1 to 1 Text Data in a Fact Table

View previous topic View next topic Go down

1 to 1 Text Data in a Fact Table

Post  Brian on Fri Dec 03, 2010 2:57 pm



Hi Everyone,

I just bought two of Ralph Kimballs books and found this forum so was hoping I could get some help on a design issue I have. After a break from BI I have found employment and now have the chance to start doing some BI work in hopes of moving over fulltime to BI projects. My first small project is to review a dimensional model still in the design stage for a department. In my previous work I had worked as a BI developer for 4 years but solely worked on an aggregate data model.

The model I am reviewing now is a completely different one in which measures are not being stored but text type event data. There is no need and there will never be a need to capture numeric data as far as I was told. The source system and database stores all of its data in free text fields, there are no type tables and users can type in different data for the same item already stored. They can even type it in wrong as there is no validation.

I have no control over the source system, it will not be changed.

So in the dimensional model the fact tables are storing text data in place of the measures and are joined by conformed dimensions. The data in the star schemas are all 1 to 1. I suggested that they push their text data out into dimensions and make the fact tables, factless fact tables, and the person I was talking to asked why its better.
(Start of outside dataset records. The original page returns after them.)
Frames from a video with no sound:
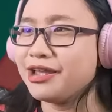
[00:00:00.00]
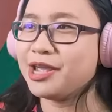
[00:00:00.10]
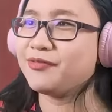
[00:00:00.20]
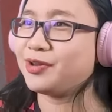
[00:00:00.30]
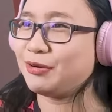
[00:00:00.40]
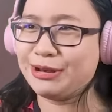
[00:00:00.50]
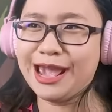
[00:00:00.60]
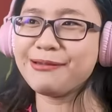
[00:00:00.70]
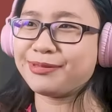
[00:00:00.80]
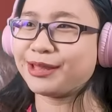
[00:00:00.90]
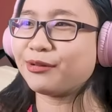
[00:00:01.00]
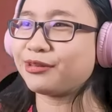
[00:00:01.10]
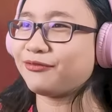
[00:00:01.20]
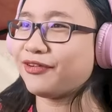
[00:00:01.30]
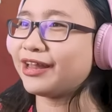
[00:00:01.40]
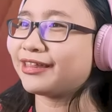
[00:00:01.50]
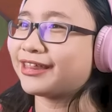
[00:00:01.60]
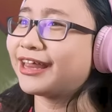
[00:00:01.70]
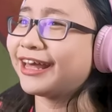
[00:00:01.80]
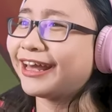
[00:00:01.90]
Even your name sounds
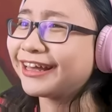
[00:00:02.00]
offensive.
I mentioned the flexibility of being able to aggregate if needed and keeping it in the form of a best practice and cleaning up the fact tables.

I was trying to think of a logical reason why we could not keep all the text data in the fact table rather than push it out in the dimension tables. The only plus I can think of for moving it is that it only allows keys and measures in the fact table. The downside to this is now we have more keys and joins and the 6,000 text items are now in a dimension table rather than in the fact table. If we left it in the fact table there would be no need for the extra joins to the dimension tables and I thought would make it quicker.

With the above information, would this be a case where we could keep all the text data in the fact table since its one to one data?

Thanks for any insight into this.

Brian


Brian

Posts : 7
Join date : 2010-12-03

View user profile

Back to top Go down

Re: 1 to 1 Text Data in a Fact Table

Post  Jeff Smith on Fri Dec 03, 2010 3:51 pm

The model is not totally clear but there are a couple of things. Is every field a free form text field in the dimension tables a free for text field? What would be the point of staring data that can never be queried at least in any meaningful way?

In any event, I suppose that keeping the fact Table clean and pushing all of the attribute data to dimensions even if it were a 1 to 1 on everything would improve the performance of the table when fewer than all of the dimensions where being queried. Having a wide fact table would be a nightmare to read off the disk.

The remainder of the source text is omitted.